What the hell was your boy Osborn supposed to do at that point, say Bagley had done a good job (which he had, btw -- receiving only excellent performance reports every year and a commendation upon retiring from CIA)?
Sorry to disappoint you, but Bagley didn't have your hero, Nosenko, "imprisoned" (David Murphy did), or even tortured.
No waterboarding, no electrical shocks to the testicles, no pulled fingernails, no beatings, no staged "executions", no never-ending Beach Boys' "Ba-ba-ba Ba-Barb-ra Ann" song played at earsplitting volume 24/7 in a soundproof room while the guards outside watched TV and played dominoes, no administration of LSD (as Nosenko claimed) or "truth serum," etc, etc, etc. Solitary confinement and no TV or radio or reading materials, yes. (Bummer, huh?) Not allowed to brush his teeth, yes. But did get fresh air and an opportunity to exercise for an hour every day, iirc. They knew he was a false defector, Mikey, knew they couldn't hold him indefinitely (like they do in Russia, or administer a bullet in the back of the head), and ... gasp ... they were trying to "break" him. Almost did, too, especially when they caught him up in a couple of whoppers -- e.g., the fact that he told his interrogators something very important in 1964 that had supposedly happened in Moscow in late 1960, but which he had "forgotten" to tell Bagley and Kisevalter in Geneva in 1962, i.e., that the U.S. Embassy-Moscow security officer, Abidian, had allegedly been spotted by KGB setting up a dead drop, and that that had contributed to their eventually catching Penkovsky, about a year-and-a-half after he'd defected "in place", but we know now that the dead drop story was a KGB ruse, and that Penkovsky had actually been "burned" by a mole in U.S. or British intelligence -- probably Roger Hollis of MI-5 -- just a couple of weeks after he'd defected, i.e., in Spring of 1961.
Amazingly enough, KGB so highly valued the mole (Hollis?) who had betrayed Penkovsky that, in order not to blow his or her cover, they didn't arrest Penkovsky right away, but let him continue to give CIA top-secret information (including the Soviet missiles in Cuba) for about a year until they could contrive a plausible-looking scenario for "suspecting" Penkovsky and arresting him without drawing attention to the mole.
That's just one example of Nosenko's many whoppers that Bagley was onto, but was unable to get Nosenko, muttering to himself and falling into a trance-like state, to confess to and thereby really start "spilling the beans". Bagley intuited, correctly I believe, that Nosenko had been "programmed" in the USSR to not break under "harsh American interrogation.

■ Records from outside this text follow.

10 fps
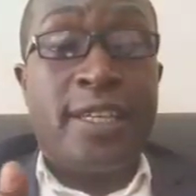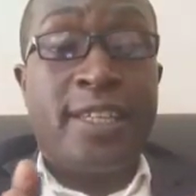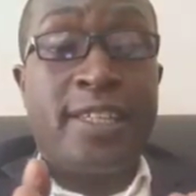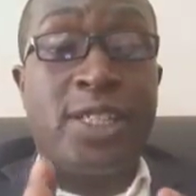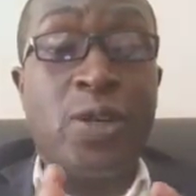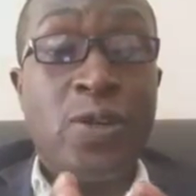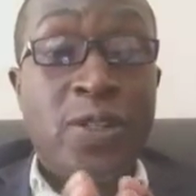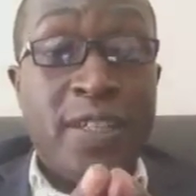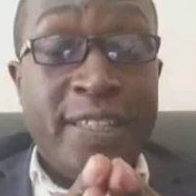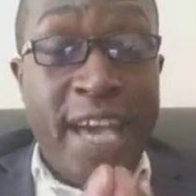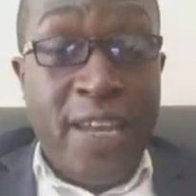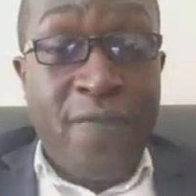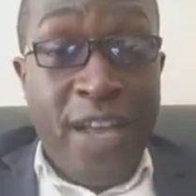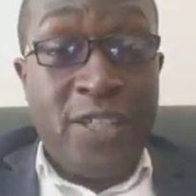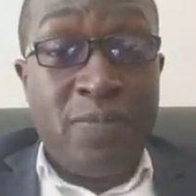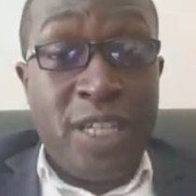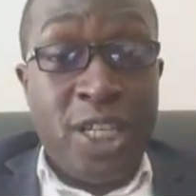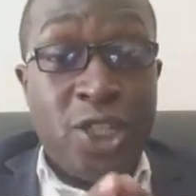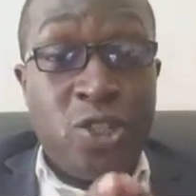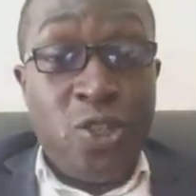so they advised me
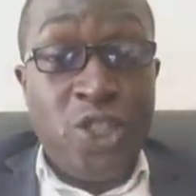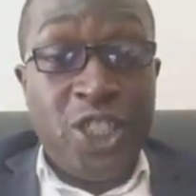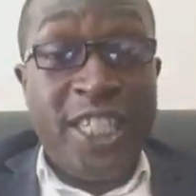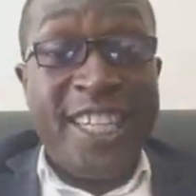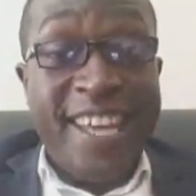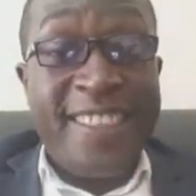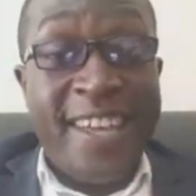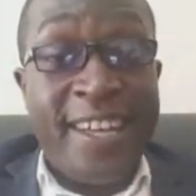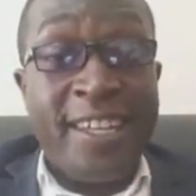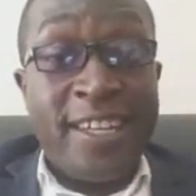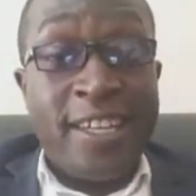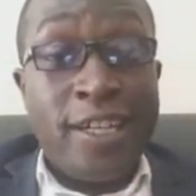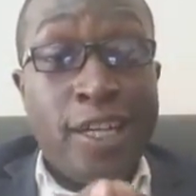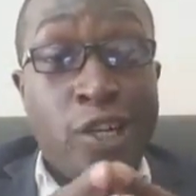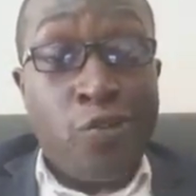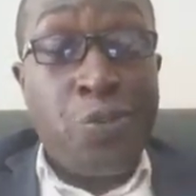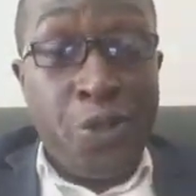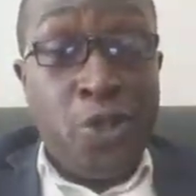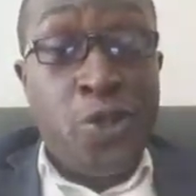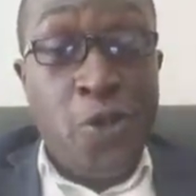to launch in another
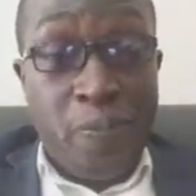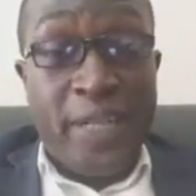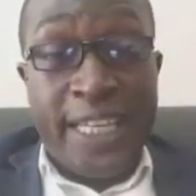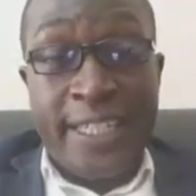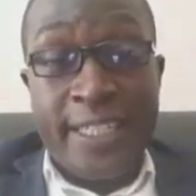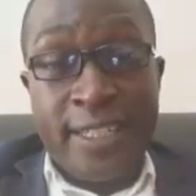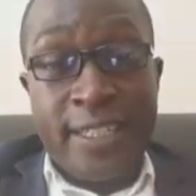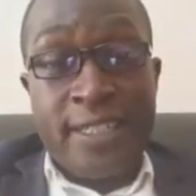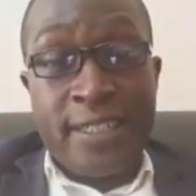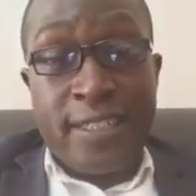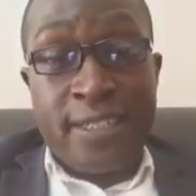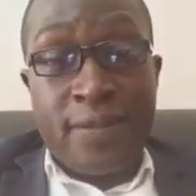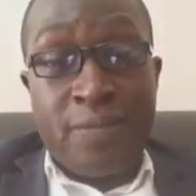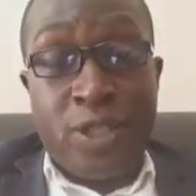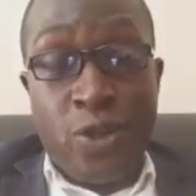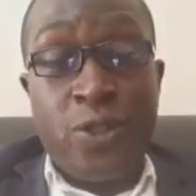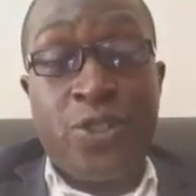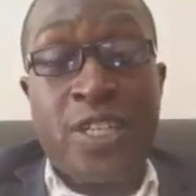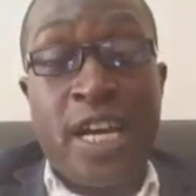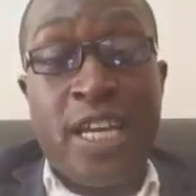criminal complaint,
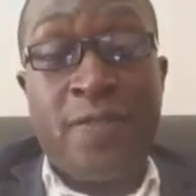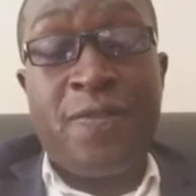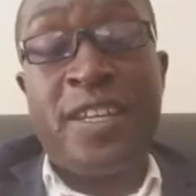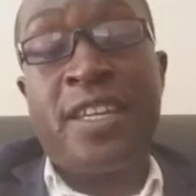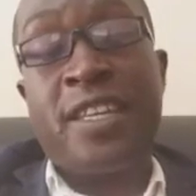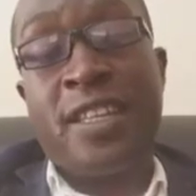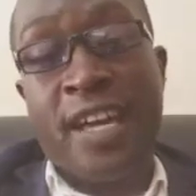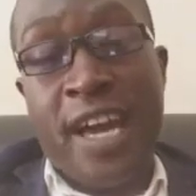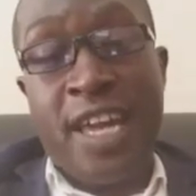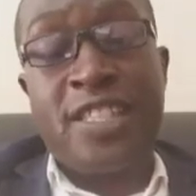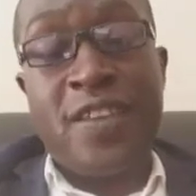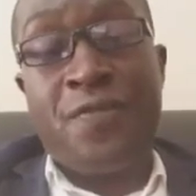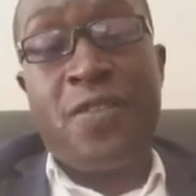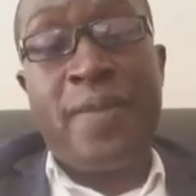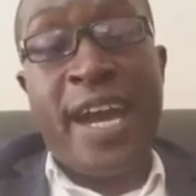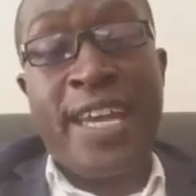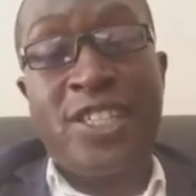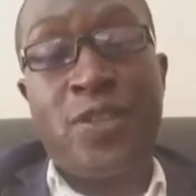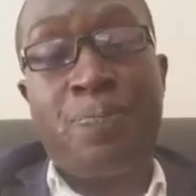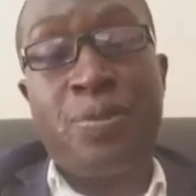because even the former
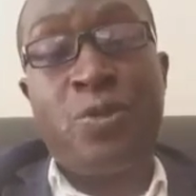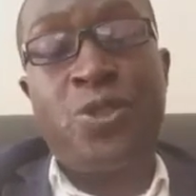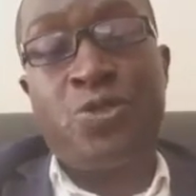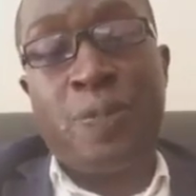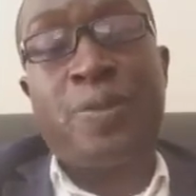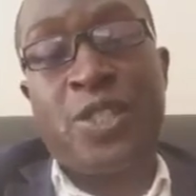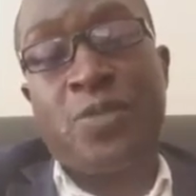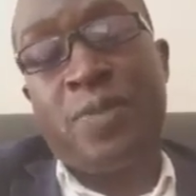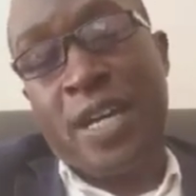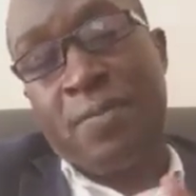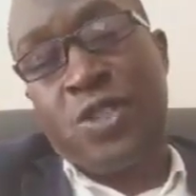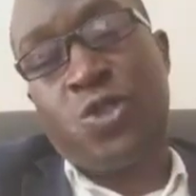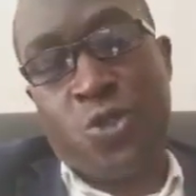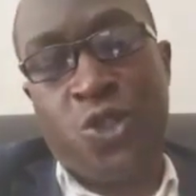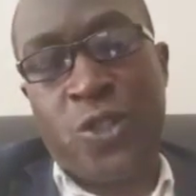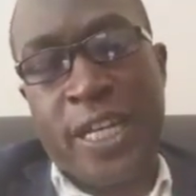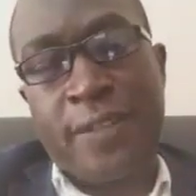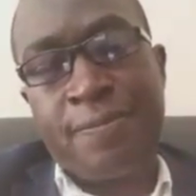IGP was replaced by Mr. Ochola,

Regarding your precious document, above, it sounds as though Bruce Baby (who believed Nosenko a true defector because 1) he wanted to, and 2) because 1966
false defector Igor Kochnov told him that he, Kochnov, had been sent by the KGB to the U.S. to find and liquidate both (true) defector Golitsyn and (false) defector Nosenko, got to your boy Osborn and exaggerated the horrible, horrible conditions under which Nosenko was held. Pity that.
You might enjoy reading a few pages in
Spy Wars about the disastrous joint CIA-FBI "Kitty Hawk" case that involved Solie and Kochnov and a hapless true defector (a Soviet Navy captain) to the U.S.
It will give you a good idea of just how bogus Solie's main source of information on Nosenko, Igor Kochnov, really was, and also what great lengths the Ruskies have always gone to protect their moles and agents in the U.S. by sending false defectors to confuse and confound CIA and FBI, and "throw them off the scent".
https://archive.org/details/SpyWarsMolesMysteriesAndDeadlyGames/page/n209Cheers!
-- MWT
PS And oh by the way Nosenko didn't provide any "leads" to U.S. Intelligence on any KGB or GRU "moles" that weren't already suspected (and therefore being watched), or who still had access to classified materials, whereas Golitsyn did -- not so many in the U.S. (although he pointed in the direction of never uncovered in his lifetime Edward Ellis Smith), but several in France and in certain other European countries.